## What you are asked to do
Scan the data beneath this task and copy each line that includes "says".

## Supplied data
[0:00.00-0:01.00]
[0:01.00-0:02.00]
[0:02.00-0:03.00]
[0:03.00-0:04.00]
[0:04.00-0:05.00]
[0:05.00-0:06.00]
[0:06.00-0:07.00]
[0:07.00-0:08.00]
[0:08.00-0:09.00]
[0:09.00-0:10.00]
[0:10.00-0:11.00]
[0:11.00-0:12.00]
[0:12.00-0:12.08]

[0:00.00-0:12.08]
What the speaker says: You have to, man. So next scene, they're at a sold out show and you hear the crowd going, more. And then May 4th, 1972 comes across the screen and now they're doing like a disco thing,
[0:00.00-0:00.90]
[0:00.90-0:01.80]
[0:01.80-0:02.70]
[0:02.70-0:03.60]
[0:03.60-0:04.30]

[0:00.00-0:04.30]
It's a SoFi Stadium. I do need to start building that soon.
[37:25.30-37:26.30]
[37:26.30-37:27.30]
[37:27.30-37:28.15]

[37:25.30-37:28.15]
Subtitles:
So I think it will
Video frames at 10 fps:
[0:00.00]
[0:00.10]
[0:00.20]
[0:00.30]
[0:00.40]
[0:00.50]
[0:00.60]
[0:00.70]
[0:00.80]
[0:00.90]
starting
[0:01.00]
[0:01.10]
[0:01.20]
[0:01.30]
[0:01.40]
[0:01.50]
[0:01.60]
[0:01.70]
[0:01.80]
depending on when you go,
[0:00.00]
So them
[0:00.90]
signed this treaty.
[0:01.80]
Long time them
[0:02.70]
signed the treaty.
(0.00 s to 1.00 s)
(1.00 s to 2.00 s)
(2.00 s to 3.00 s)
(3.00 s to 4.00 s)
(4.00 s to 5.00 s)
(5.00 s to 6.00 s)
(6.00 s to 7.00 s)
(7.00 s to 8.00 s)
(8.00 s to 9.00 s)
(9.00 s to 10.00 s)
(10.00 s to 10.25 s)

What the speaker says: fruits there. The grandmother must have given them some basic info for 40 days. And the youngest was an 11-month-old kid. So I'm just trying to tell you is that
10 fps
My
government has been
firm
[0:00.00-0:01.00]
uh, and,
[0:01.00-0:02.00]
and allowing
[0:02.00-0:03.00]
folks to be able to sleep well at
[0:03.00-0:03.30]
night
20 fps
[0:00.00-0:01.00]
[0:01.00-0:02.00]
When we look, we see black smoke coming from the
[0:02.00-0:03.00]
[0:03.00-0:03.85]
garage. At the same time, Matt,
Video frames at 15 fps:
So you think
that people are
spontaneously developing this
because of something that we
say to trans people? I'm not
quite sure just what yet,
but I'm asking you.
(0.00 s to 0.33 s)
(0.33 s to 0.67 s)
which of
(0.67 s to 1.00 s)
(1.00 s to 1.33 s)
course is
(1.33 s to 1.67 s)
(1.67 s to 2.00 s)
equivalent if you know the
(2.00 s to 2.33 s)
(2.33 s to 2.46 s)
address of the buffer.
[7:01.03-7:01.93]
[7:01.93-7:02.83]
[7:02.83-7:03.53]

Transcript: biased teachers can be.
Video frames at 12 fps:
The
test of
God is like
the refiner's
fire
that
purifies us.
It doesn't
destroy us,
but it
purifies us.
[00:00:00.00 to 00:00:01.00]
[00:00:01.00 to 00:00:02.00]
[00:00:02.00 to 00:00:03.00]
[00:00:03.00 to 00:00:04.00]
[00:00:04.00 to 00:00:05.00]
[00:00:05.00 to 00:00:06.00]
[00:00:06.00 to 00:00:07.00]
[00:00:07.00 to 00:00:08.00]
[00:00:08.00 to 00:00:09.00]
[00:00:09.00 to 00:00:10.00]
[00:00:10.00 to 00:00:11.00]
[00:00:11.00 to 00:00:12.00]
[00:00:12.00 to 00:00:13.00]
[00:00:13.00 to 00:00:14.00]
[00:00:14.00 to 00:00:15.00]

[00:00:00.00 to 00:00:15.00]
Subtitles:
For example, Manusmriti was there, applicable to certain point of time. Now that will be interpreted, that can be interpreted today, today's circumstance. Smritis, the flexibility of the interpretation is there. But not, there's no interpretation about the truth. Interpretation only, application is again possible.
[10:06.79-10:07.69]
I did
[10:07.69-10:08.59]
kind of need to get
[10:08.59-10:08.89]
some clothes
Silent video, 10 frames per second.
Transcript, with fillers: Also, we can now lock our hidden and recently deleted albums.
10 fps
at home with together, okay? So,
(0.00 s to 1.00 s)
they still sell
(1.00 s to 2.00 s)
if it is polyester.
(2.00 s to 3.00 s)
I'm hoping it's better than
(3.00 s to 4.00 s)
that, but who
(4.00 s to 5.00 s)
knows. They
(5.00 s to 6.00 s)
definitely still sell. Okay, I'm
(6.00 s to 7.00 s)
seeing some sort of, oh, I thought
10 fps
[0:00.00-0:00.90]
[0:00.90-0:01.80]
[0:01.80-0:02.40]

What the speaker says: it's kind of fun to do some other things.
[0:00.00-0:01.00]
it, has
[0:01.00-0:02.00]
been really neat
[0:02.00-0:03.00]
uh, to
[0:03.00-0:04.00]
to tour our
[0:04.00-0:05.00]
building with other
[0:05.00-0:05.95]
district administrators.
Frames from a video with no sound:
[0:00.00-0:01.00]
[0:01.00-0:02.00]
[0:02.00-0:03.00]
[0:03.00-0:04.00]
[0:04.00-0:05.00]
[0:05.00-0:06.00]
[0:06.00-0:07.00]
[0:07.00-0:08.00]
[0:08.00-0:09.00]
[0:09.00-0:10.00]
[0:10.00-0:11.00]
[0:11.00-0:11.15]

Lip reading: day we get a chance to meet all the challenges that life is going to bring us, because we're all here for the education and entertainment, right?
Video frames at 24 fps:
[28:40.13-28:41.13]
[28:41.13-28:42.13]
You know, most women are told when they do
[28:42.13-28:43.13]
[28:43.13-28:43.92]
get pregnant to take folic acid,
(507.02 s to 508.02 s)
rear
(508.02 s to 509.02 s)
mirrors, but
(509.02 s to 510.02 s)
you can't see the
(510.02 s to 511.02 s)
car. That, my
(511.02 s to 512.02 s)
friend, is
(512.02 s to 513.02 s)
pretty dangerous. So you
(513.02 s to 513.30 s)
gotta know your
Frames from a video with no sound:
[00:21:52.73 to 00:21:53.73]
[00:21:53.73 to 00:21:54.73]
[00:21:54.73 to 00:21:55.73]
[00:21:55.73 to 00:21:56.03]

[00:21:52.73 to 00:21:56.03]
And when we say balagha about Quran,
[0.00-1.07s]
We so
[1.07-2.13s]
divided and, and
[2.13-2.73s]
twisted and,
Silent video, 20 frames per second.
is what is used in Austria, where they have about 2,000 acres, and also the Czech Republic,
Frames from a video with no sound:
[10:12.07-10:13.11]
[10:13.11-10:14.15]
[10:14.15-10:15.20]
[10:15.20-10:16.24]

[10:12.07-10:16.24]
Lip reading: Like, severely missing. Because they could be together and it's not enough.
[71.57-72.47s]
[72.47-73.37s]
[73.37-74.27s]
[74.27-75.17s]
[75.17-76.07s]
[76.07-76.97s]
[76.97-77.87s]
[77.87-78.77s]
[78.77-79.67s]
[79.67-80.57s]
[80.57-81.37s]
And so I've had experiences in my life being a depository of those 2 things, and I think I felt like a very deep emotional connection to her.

## Exercise output
What the speaker says: You have to, man. So next scene, they're at a sold out show and you hear the crowd going, more. And then May 4th, 1972 comes across the screen and now they're doing like a disco thing,
What the speaker says: fruits there. The grandmother must have given them some basic info for 40 days. And the youngest was an 11-month-old kid. So I'm just trying to tell you is that
What the speaker says: it's kind of fun to do some other things.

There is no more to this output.